++++ PROVIDED DATA ++++

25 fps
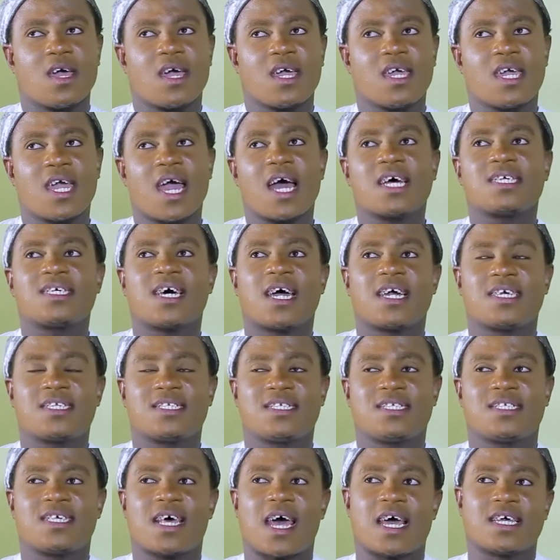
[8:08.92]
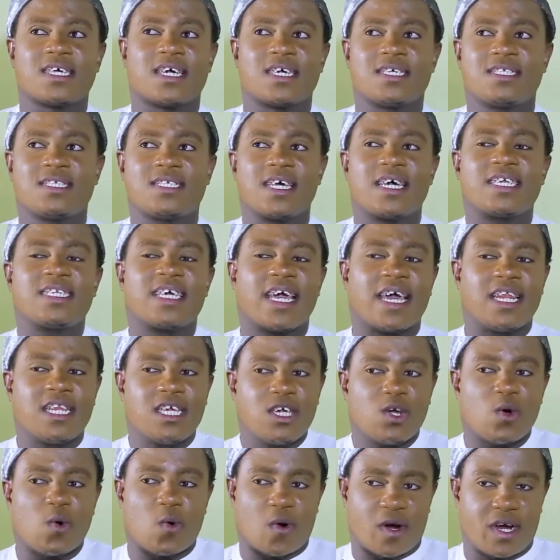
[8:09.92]
Yes, as I said
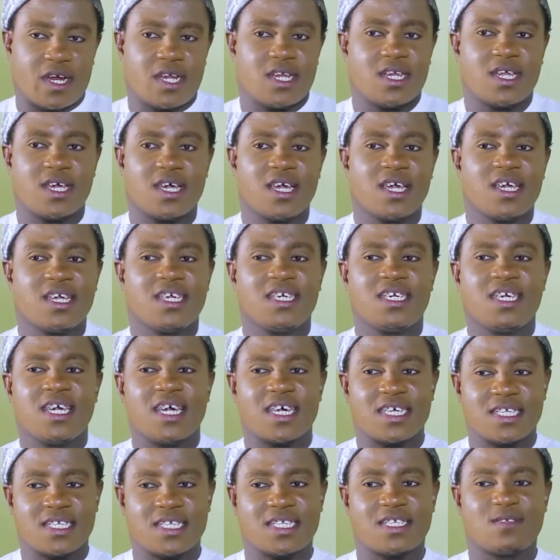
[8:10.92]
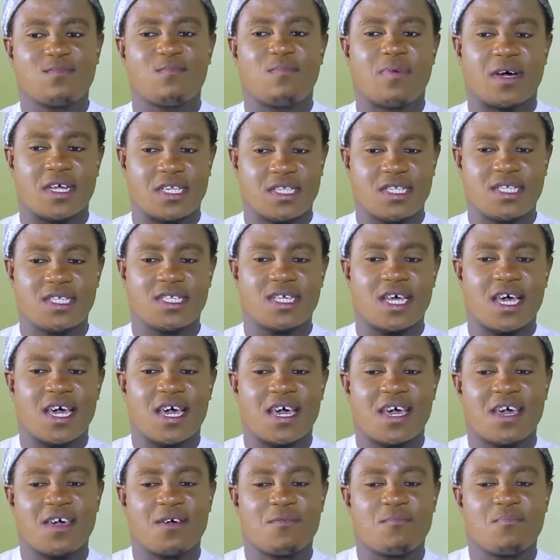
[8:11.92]
early on, yes, but
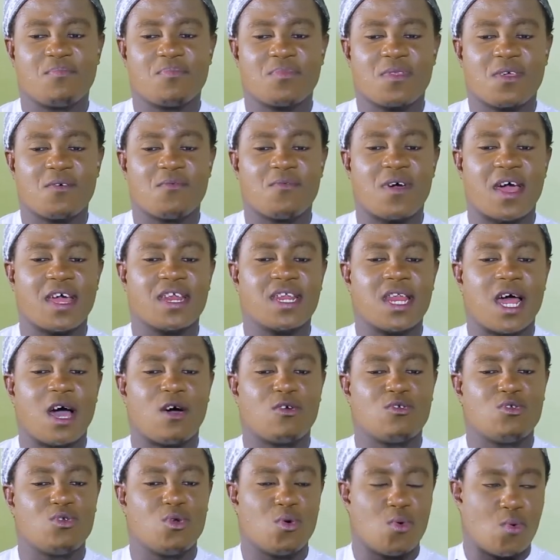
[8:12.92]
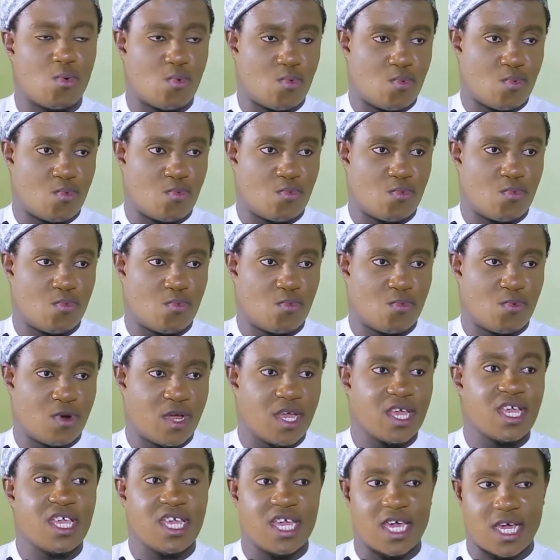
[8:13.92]
right now, no,
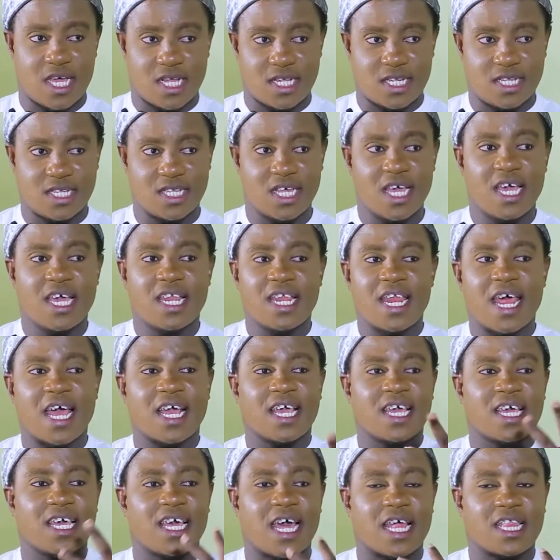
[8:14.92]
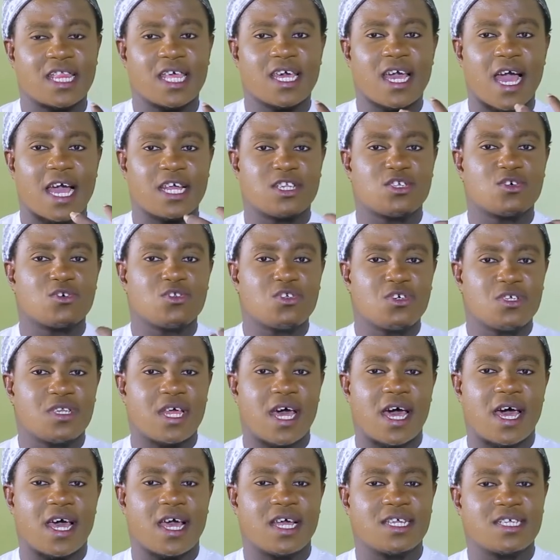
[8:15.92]
yes. Now, I think I told you
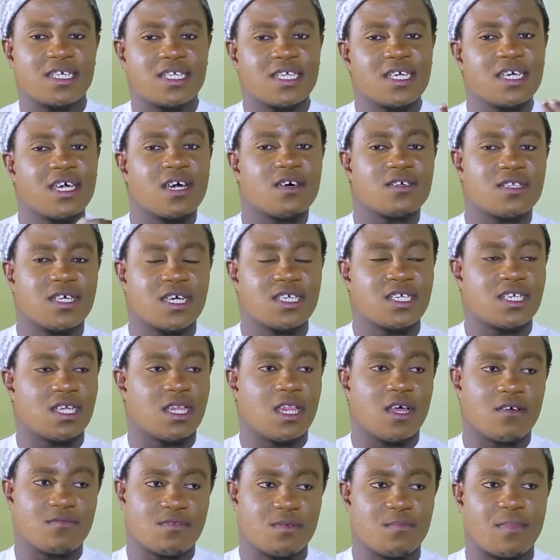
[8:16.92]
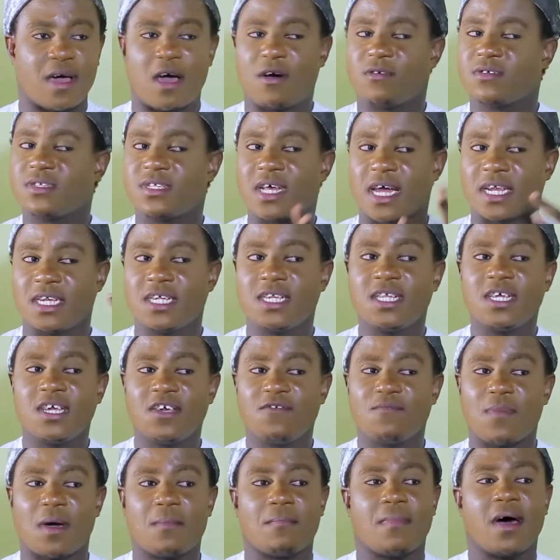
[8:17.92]
that a single girl said she loves me, but I didn't
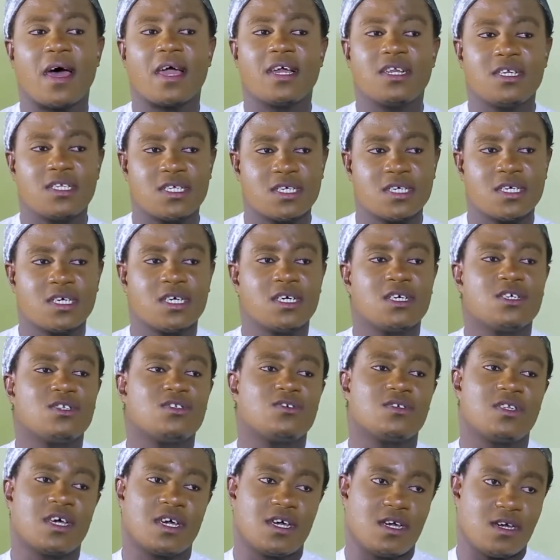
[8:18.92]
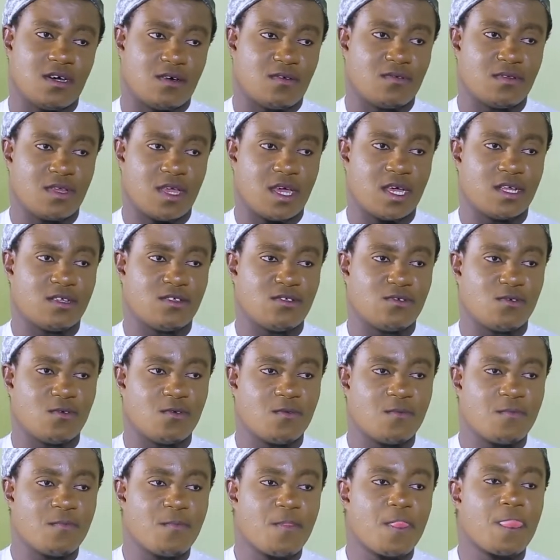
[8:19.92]
give my mind to the girl, yeah,
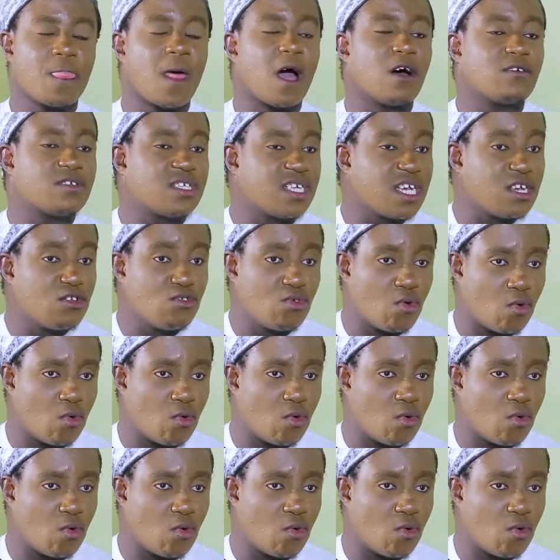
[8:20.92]
so I'll say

++++

## WORK REQUIRED
Omitting all images, retype each line of the records precisely.

## EXERCISE OUTPUT
25 fps
[8:08.92]
[8:09.92]
Yes, as I said
[8:10.92]
[8:11.92]
early on, yes, but
[8:12.92]
[8:13.92]
right now, no,
[8:14.92]
[8:15.92]
yes. Now, I think I told you
[8:16.92]
[8:17.92]
that a single girl said she loves me, but I didn't
[8:18.92]
[8:19.92]
give my mind to the girl, yeah,
[8:20.92]
so I'll say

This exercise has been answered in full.